Hai mai pensato:
“Fino a ieri stavo bene, poi all’improvviso è comparso il dolore.”
Ma ciò che appare improvviso, spesso non nasce in quel momento.
Può essere semplicemente il momento in cui il corpo smette di riuscire a compensare.
Il nostro organismo non funziona come un insieme di parti separate ma come un sistema in continua ricerca di equilibrio. Quando compare una difficoltà in una zona del corpo, la risposta iniziale non è necessariamente il dolore.

Il corpo ricerca continuamente equilibrio e adattamento attraverso meccanismi compensativi.
Spesso la prima risposta è l’adattamento.
Anche quando pensiamo di essere immobili il corpo continua a lavorare:
- respiriamo
- manteniamo il tono muscolare
- correggiamo piccoli spostamenti posturali
- eseguiamo continui adattamenti
Il sistema tende naturalmente a ottenere il miglior risultato con il minor dispendio energetico possibile. Questo concetto compare in diversi materiali del Metodo AEP® e nella visione sistemica del corpo.
Quando però compare una difficoltà, la priorità può cambiare.
Quando il corpo cambia strategia
Immaginiamo un dolore a una caviglia.
Istintivamente spostiamo il peso sull’altra gamba.
Nel breve periodo può sembrare una soluzione efficace:
- riduciamo il fastidio
- continuiamo a camminare
- riusciamo a svolgere le normali attività
Ma contemporaneamente altre strutture iniziano a lavorare di più.
Con il tempo possono comparire:
- tensioni muscolari
- rigidità
- sovraccarichi
- nuovi compensi
Il problema iniziale potrebbe non essere risolto; potrebbe semplicemente essere stato mascherato.

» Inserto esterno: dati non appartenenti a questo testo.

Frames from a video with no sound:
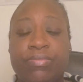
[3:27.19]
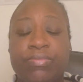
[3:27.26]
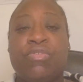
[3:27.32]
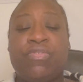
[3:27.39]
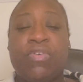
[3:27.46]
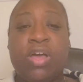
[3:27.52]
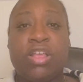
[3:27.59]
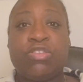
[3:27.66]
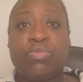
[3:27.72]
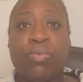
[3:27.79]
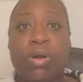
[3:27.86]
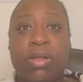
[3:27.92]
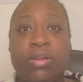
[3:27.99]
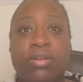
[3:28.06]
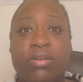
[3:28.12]
The first
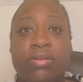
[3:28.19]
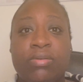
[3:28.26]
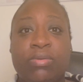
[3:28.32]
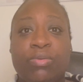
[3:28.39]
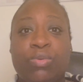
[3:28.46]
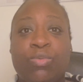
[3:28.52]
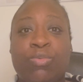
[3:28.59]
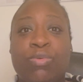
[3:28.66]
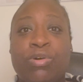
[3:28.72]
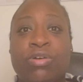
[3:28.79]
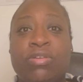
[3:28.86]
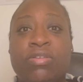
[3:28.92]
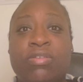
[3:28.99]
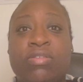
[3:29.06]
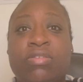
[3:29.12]
one
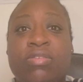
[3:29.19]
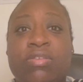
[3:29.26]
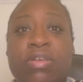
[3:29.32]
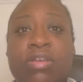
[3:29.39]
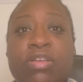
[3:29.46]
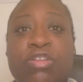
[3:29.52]
was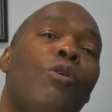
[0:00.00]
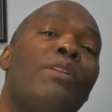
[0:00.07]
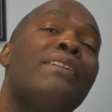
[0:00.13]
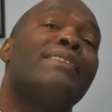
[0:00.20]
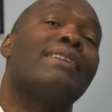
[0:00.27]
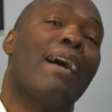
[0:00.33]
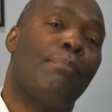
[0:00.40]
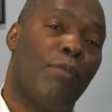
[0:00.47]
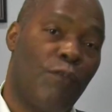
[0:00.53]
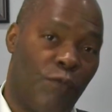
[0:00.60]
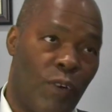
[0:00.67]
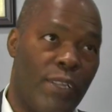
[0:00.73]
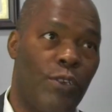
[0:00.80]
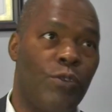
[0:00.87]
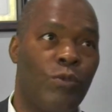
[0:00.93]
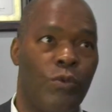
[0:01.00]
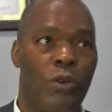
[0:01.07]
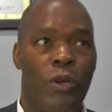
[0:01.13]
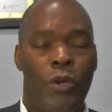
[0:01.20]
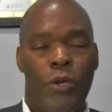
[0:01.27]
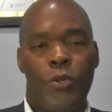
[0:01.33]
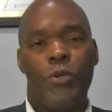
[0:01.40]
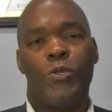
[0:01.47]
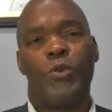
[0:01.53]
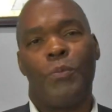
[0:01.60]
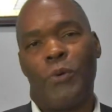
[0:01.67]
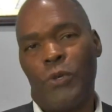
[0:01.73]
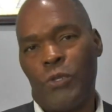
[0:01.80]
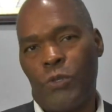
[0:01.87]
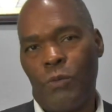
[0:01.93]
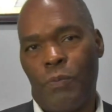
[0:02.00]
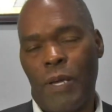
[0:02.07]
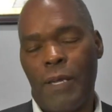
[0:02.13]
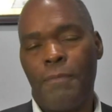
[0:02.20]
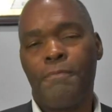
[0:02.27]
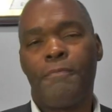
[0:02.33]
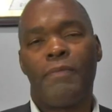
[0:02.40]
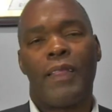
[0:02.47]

on top of what you're supposed to pay.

Anche la bocca può partecipare a questi adattamenti
La bocca non è isolata dal resto del corpo.
Fa parte dell’apparato stomatognatico, che interagisce con muscoli, articolazioni e catene miofasciali. Diversi lavori descrivono questa relazione tra funzione orale e sistema corporeo.
Questo non significa che la bocca sia sempre la causa dei problemi posturali.
Significa però che può rappresentare uno dei tasselli del sistema.
Allo stesso modo una problematica esterna alla bocca può influenzare l’equilibrio mandibolare.
In alcune situazioni l’influenza può essere:
• discendente, dalla bocca verso il corpo
• ascendente, dal corpo verso la bocca
Perché alcuni sintomi restano silenti per anni
Il corpo possiede una straordinaria capacità adattativa.
Finché i compensi riescono a mantenere un equilibrio accettabile, potremmo non percepire alcun problema evidente.
Ma nel tempo altri fattori possono aggiungersi:
- stress
- affaticamento
- traumi
- alterazioni funzionali
- cambiamenti nelle abitudini quotidiane
A quel punto ciò che era compensato può diventare percepibile.
Il dolore spesso non coincide con l’inizio del problema.
Può coincidere con il limite della capacità adattativa.
Osservare prima di correggere
Nel Metodo AEP® l’obiettivo non è inseguire soltanto il sintomo.
L’idea è osservare il sistema nel suo insieme:
- funzione
- postura
- equilibrio
- relazioni tra le parti
Perché ciò che vediamo può essere il risultato finale di una lunga serie di adattamenti.
Come spesso viene sintetizzato nel Metodo AEP®:
“Il corpo compensa sempre.”
Comprendere quei compensi può essere importante quanto osservare il sintomo stesso.
Perché ciò che vediamo oggi potrebbe essere soltanto l’ultimo capitolo di una storia iniziata molto prima.